Bien avant le Requiem de Berlioz, la huitième symphonie de Mahler et les Gurrelieder de Schönberg, nombre de compositeurs baroques italiens contemporains du Concile de Trente poussèrent la polychoralité à ses extrêmes. On sait l’amour du spectaculaire et les qualités d’extraversion de Hervé Niquet. Benevolo, puisque c’est ainsi qu’il tient à appeler celui que nous connaissons le plus souvent sous le nom de Benevoli, lui avait valu un premier enregistrement, il y a dix ans, chez Naxos. Entretemps, épris du flamboiement de cette littérature, il l’a illustrée à l’occasion de concerts, où le compositeur romain était associé à Striggio et autres architectes du grandiose.
Fils d’un immigré lorrain, pâtissier, Robert Venuot, Orazio Benevoli, après avoir été enfant de chœur de l’Eglise Saint-Louis des Français de Rome, dont Vincenzo Ugolini était maître de chapelle, remplit cette fonction dès l’âge de 19 ans, à S. Maria in Trastevere du Vatican. Représentant le baroque monumental, où la liturgie est prétexte à déploiement de faste, son style connut un tel succès que plusieurs œuvres lui furent attribuées à tort (La Missa salisburgensis, à 53 parties, de Biber, par exemple). Le chœur, proprement atomisé, renonce à l’autel pour les tribunes et balcons que multiplie l’architecture. Ainsi les seize parties de la messe, comme du Magnificat, sont confiées aux 48 chanteurs du Concert Spirituel, autant de solistes de grande qualité dont la jubilation vocale est manifeste.
La messe objet de cet enregistrement, écrite vers 1660, utilise tout l’arsenal disponible pour en renouveler les effets contrastés. De puissants tutti, éclatants et déclamatoires, s’opposent à des passages concertants comme à d’autres, d’une polyphonie luxuriante. Hervé Niquet fait le choix de reconstituer cette messe telle qu’auraient pu l’entendre des fidèles romains de la fin du XVIIe siècle, mêlant plain-chant, motets de Monteverdi, de Palestrina et une pièce d’orgue de Frescobaldi. Outre cet intérêt liturgique et historique, Niquet y trouve des contrastes accusés entre la linéarité du grégorien et la verticalité monumentale de la fastueuse polyphonie.

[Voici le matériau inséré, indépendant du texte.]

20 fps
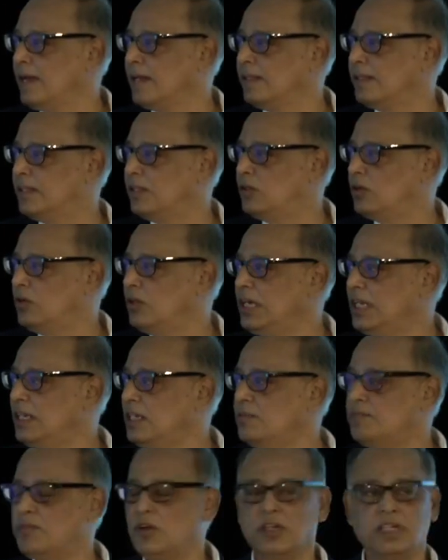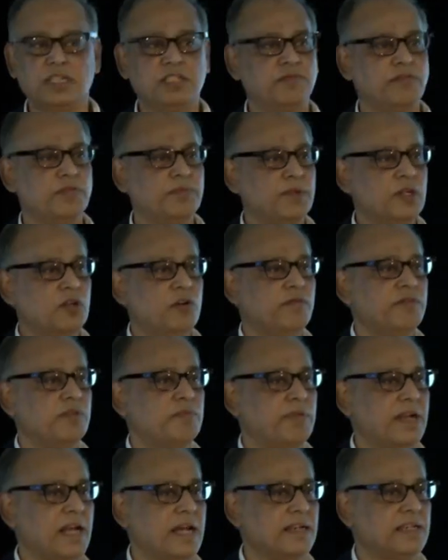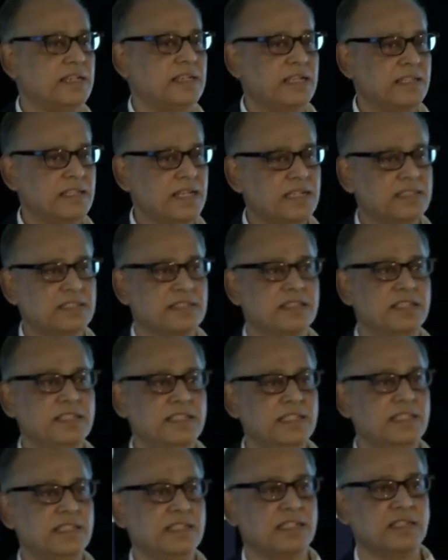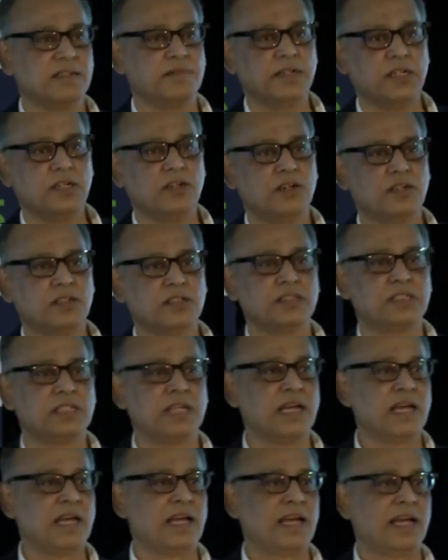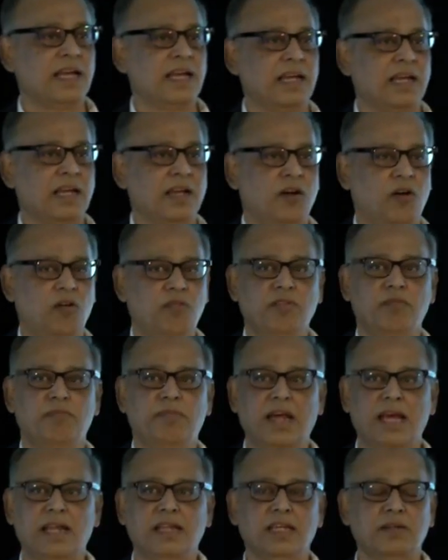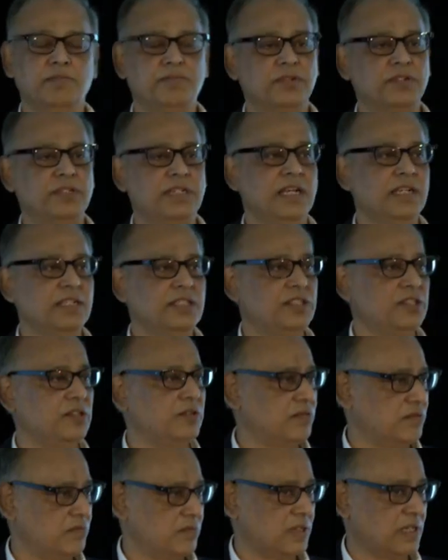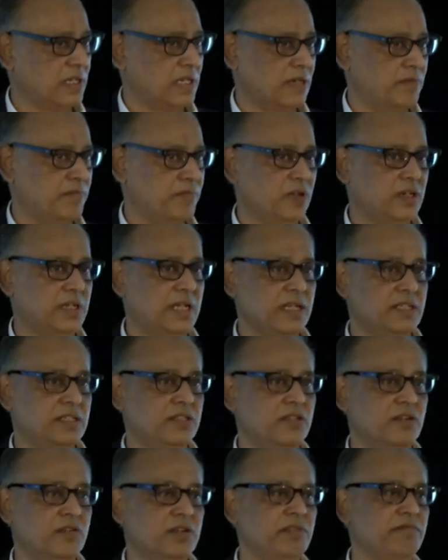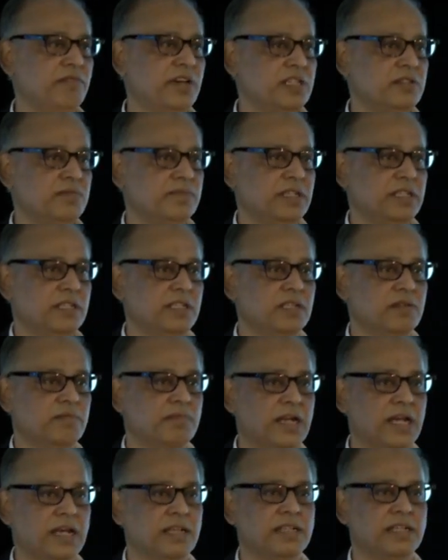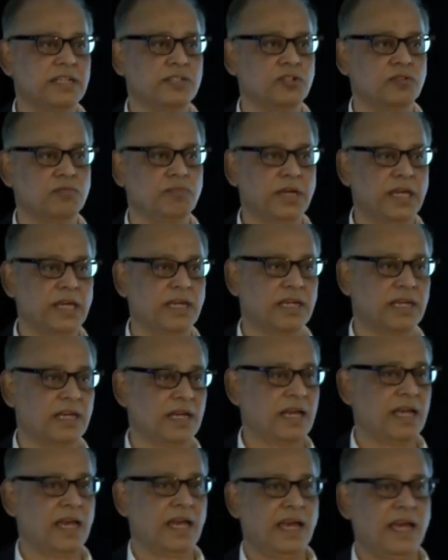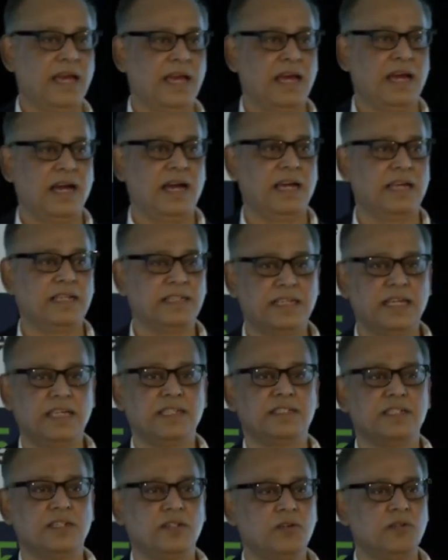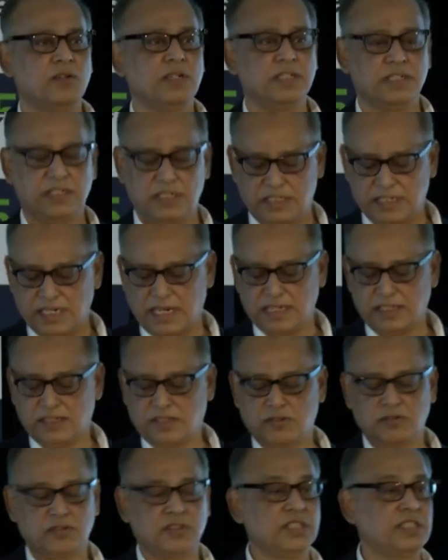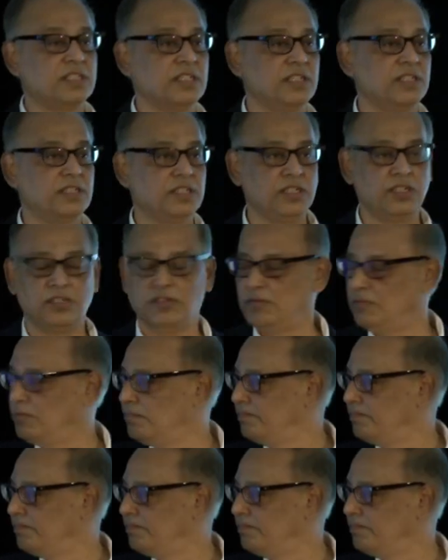The donated products would be overbranded, and that's critical because overbranding protects you, protects your investment in the brand that you make in case the donor decides to discontinue.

Son interprétation vise juste : séduire et éblouir sont les deux objectifs de l’Eglise triomphante. Le stile concertato, où voix et instruments dialoguent, la spatialisation des chœurs (les cori spezzati), tout est mis en œuvre pour impressionner. L’harmonie y est réduite par l’abondance des parties vocales et instrumentales, mais cette dimension s’oublie vite à la faveur de la puissance de tutti homophones inouïs. Le Kyrie plonge l’auditeur dans cette nappe sonore mouvante, d’une puissance impressionnante à laquelle il ne peut échapper. La relative détente du Christe, dont la riche polyphonie porte la marque monteverdienne, nous baigne dans le bonheur. Le motet de Palestrina, ici confié uniquement aux vents, est coloré à souhait, d’une lisibilité parfaite. Retenons l’Impressionnant Credo, somptueux, mais dont la multiplicité des lignes comme des sources sonores crée une sorte de halo dont l’enregistrement ne peut rendre compte qu’imparfaitement. Ce foisonnement, cette débauche sonore, amplifiés par l’acoustique des grandes nefs italiennes, devaient produire un effet singulier sur les fidèles. Les cohortes célestes, soutenues par des basses et des fanfares plus vigoureuses que jamais, sont admirables de fougue comme de tendresse. Des 34 motets recensés, celui qui nous est proposé, Regna terrae, mobilise 12 soprani en six chœurs, chacun doté de sa propre basse continue. Des 12 Magnificat, nous découvrons celui à quadruple chœur. Rien, en dehors du texte ne les distingue stylistiquement de la messe écoutée auparavant.
Hervé Niquet réussit le miracle de donner une dynamique expressive idéale à ces oeuvres, malgré leur caractère colossal : extrêmement nuancée, modelant les phrasés, sa direction est exemplaire.
La brochure d’accompagnement est riche et solidement documentée. Denis Morrier y signe une brève et pertinente introduction intitulée « Splendeurs polychorales de la Contre-Réforme ». Les textes chantés sont reproduits et traduits. Un modèle d’édition.